***** Supplied data *****
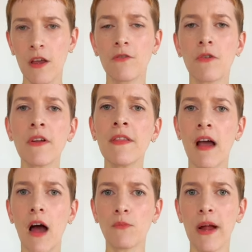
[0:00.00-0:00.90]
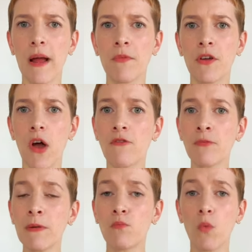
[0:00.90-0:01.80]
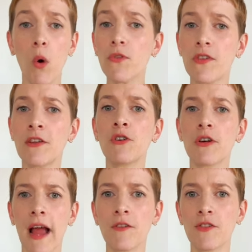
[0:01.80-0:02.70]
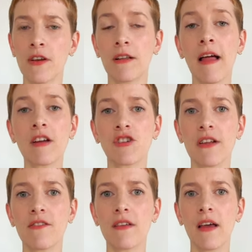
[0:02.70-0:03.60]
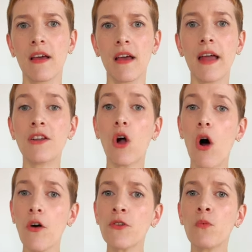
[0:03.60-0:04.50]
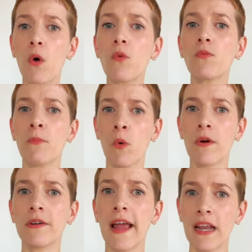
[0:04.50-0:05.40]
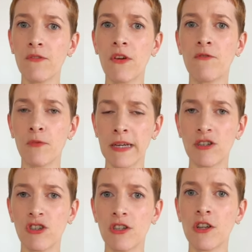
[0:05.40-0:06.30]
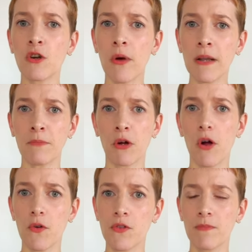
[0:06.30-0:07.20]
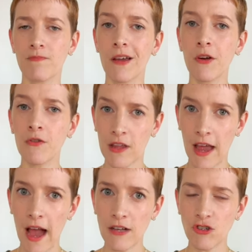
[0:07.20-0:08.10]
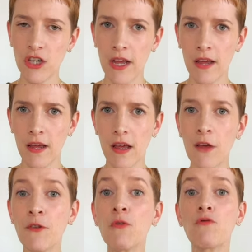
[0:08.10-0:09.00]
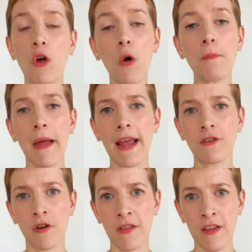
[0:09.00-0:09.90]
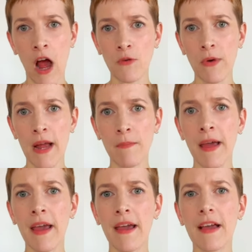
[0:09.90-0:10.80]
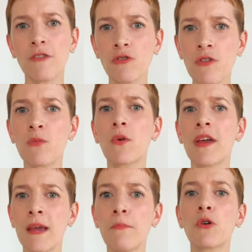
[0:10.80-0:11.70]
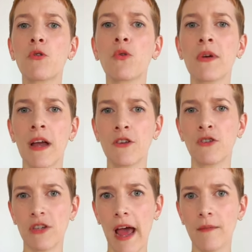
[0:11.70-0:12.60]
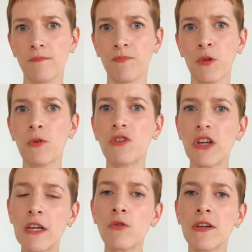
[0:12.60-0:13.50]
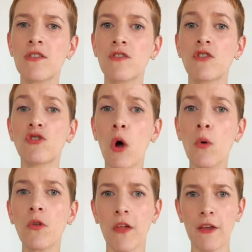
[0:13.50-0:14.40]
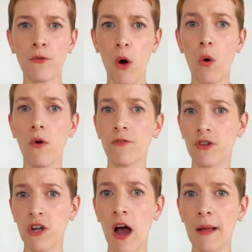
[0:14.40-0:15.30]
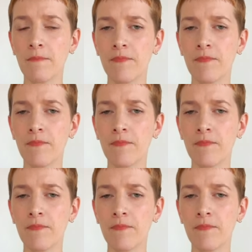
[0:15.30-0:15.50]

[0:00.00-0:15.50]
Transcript: During the on ramp, the government won't send your accounts to collections, and it also won't report negative information to the credit bureaus. Here's the catch if you don't pay during the on ramp, interest will keep accruing on your debt, which increases the total that you owe over time.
*****
Exercise instructions:
Start with the line that holds "[0:06.30-0:07.20]" and retype each line through the last one in the data, exactly and without pictures.

Final answer:
[0:06.30-0:07.20]
[0:07.20-0:08.10]
[0:08.10-0:09.00]
[0:09.00-0:09.90]
[0:09.90-0:10.80]
[0:10.80-0:11.70]
[0:11.70-0:12.60]
[0:12.60-0:13.50]
[0:13.50-0:14.40]
[0:14.40-0:15.30]
[0:15.30-0:15.50]

[0:00.00-0:15.50]
Transcript: During the on ramp, the government won't send your accounts to collections, and it also won't report negative information to the credit bureaus. Here's the catch if you don't pay during the on ramp, interest will keep accruing on your debt, which increases the total that you owe over time.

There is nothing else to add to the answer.